-------- Dataset

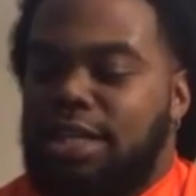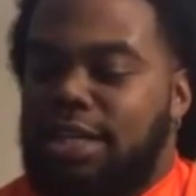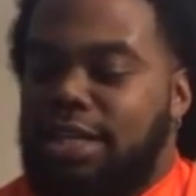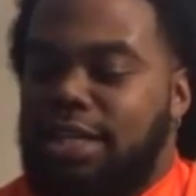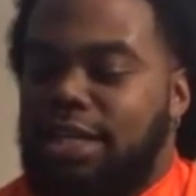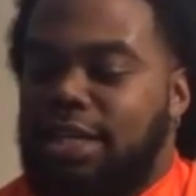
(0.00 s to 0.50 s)

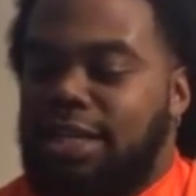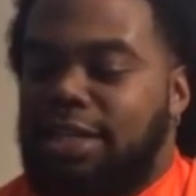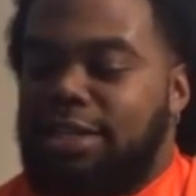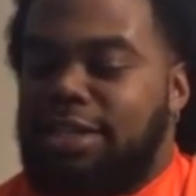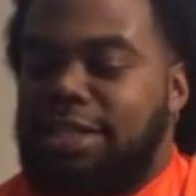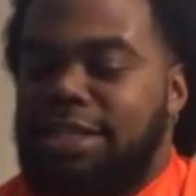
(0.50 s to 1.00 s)
Uh,
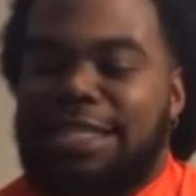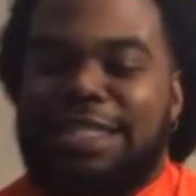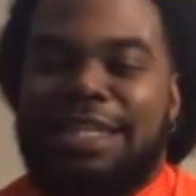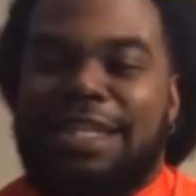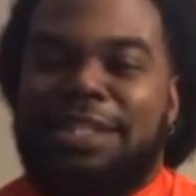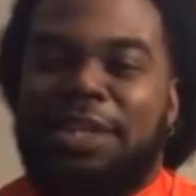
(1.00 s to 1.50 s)

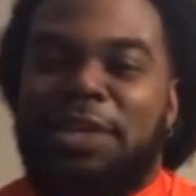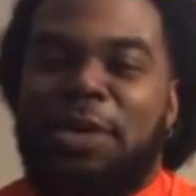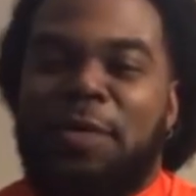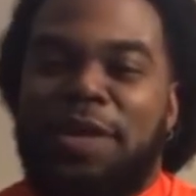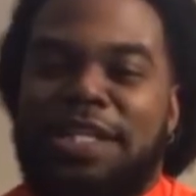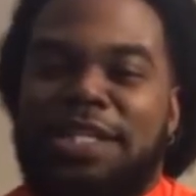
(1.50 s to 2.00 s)
it's a
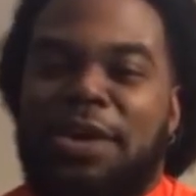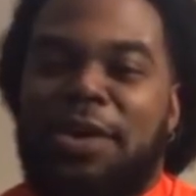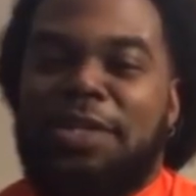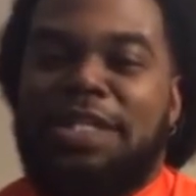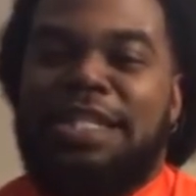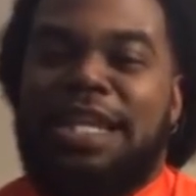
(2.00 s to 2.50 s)
new one. It's
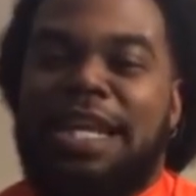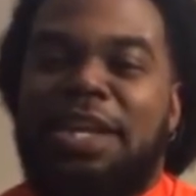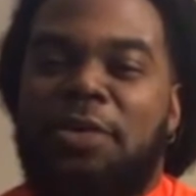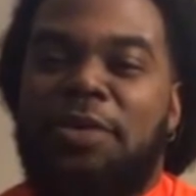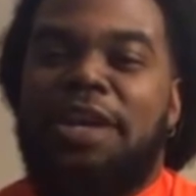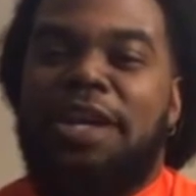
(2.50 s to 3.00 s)
called
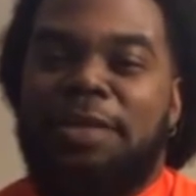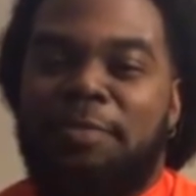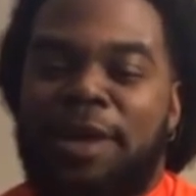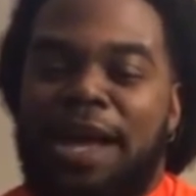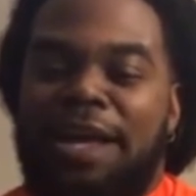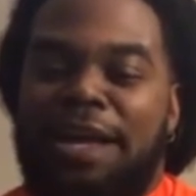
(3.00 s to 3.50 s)
Seeing Green
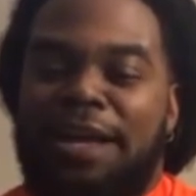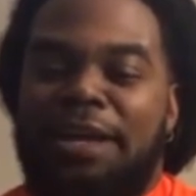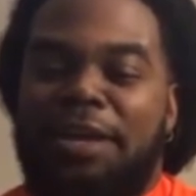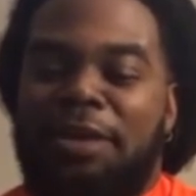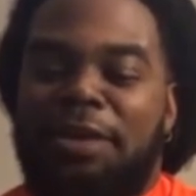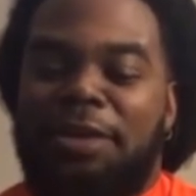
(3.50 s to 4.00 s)
by
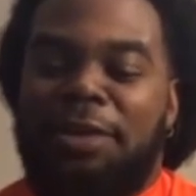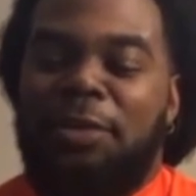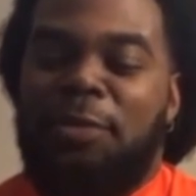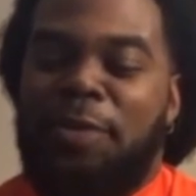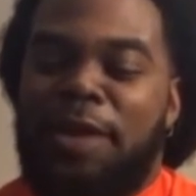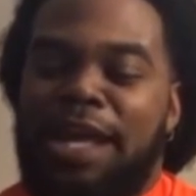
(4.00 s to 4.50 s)
uh,
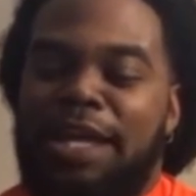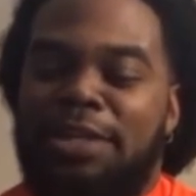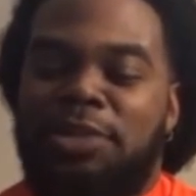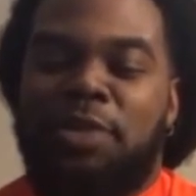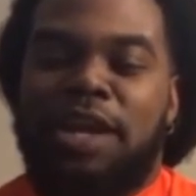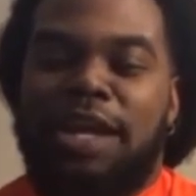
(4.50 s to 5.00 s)
Lil Wayne,
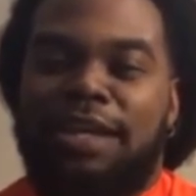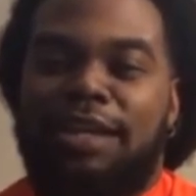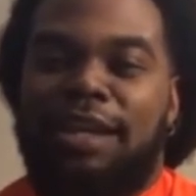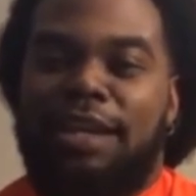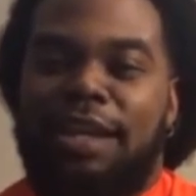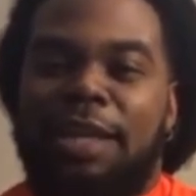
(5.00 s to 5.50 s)
Drake,
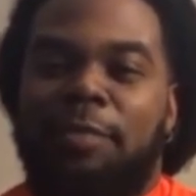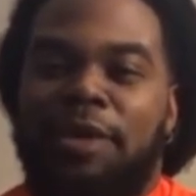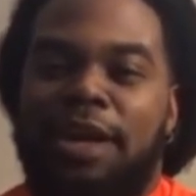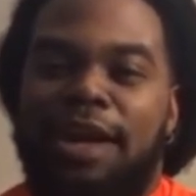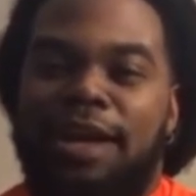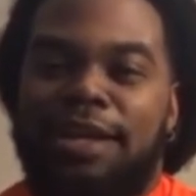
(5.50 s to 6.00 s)
and Nicki
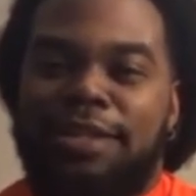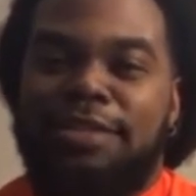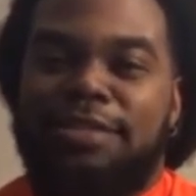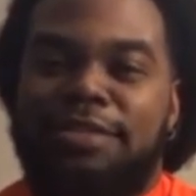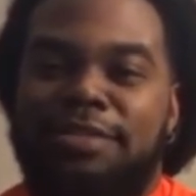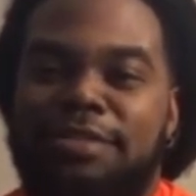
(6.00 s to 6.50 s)

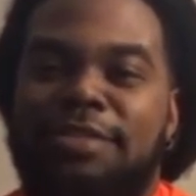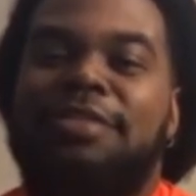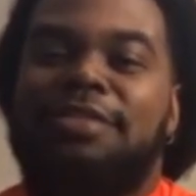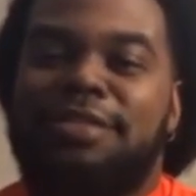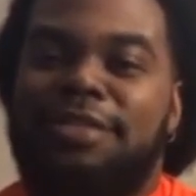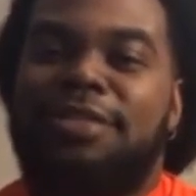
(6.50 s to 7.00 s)
Minaj.
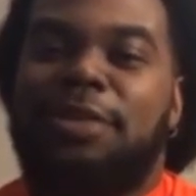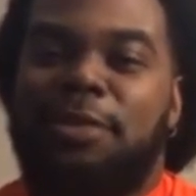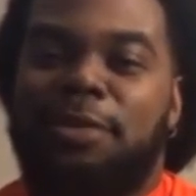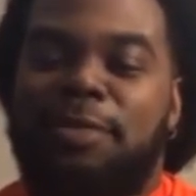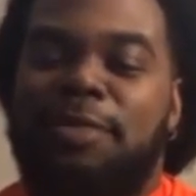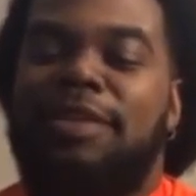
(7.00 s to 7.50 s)

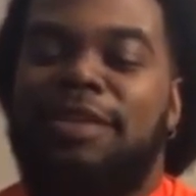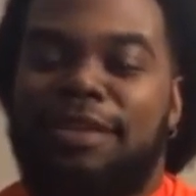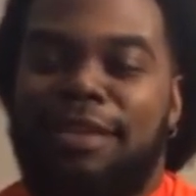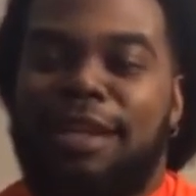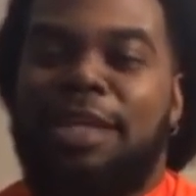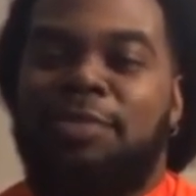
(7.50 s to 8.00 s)
So
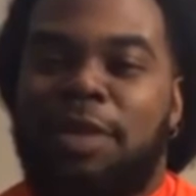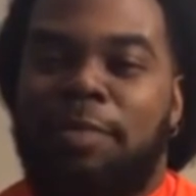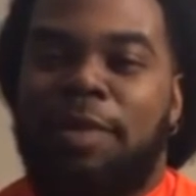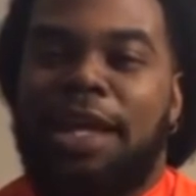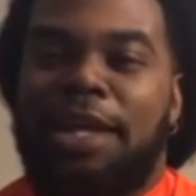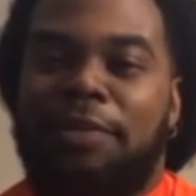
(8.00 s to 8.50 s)
that's what I'm
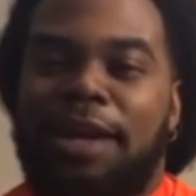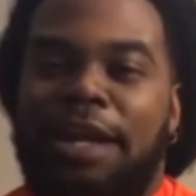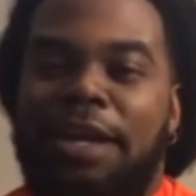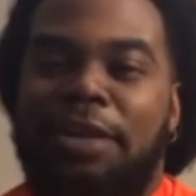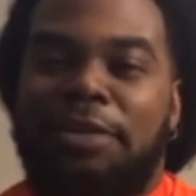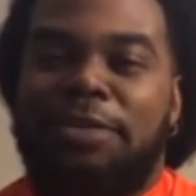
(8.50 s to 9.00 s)
liking right
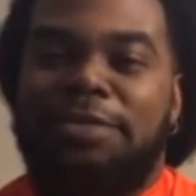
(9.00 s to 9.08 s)
now.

----------------

Task details —
Before handing back the copy, remove the pictures; otherwise print the data exactly.

Problem solution —
(0.00 s to 0.50 s)

(0.50 s to 1.00 s)
Uh,
(1.00 s to 1.50 s)

(1.50 s to 2.00 s)
it's a
(2.00 s to 2.50 s)
new one. It's
(2.50 s to 3.00 s)
called
(3.00 s to 3.50 s)
Seeing Green
(3.50 s to 4.00 s)
by
(4.00 s to 4.50 s)
uh,
(4.50 s to 5.00 s)
Lil Wayne,
(5.00 s to 5.50 s)
Drake,
(5.50 s to 6.00 s)
and Nicki
(6.00 s to 6.50 s)

(6.50 s to 7.00 s)
Minaj.
(7.00 s to 7.50 s)

(7.50 s to 8.00 s)
So
(8.00 s to 8.50 s)
that's what I'm
(8.50 s to 9.00 s)
liking right
(9.00 s to 9.08 s)
now.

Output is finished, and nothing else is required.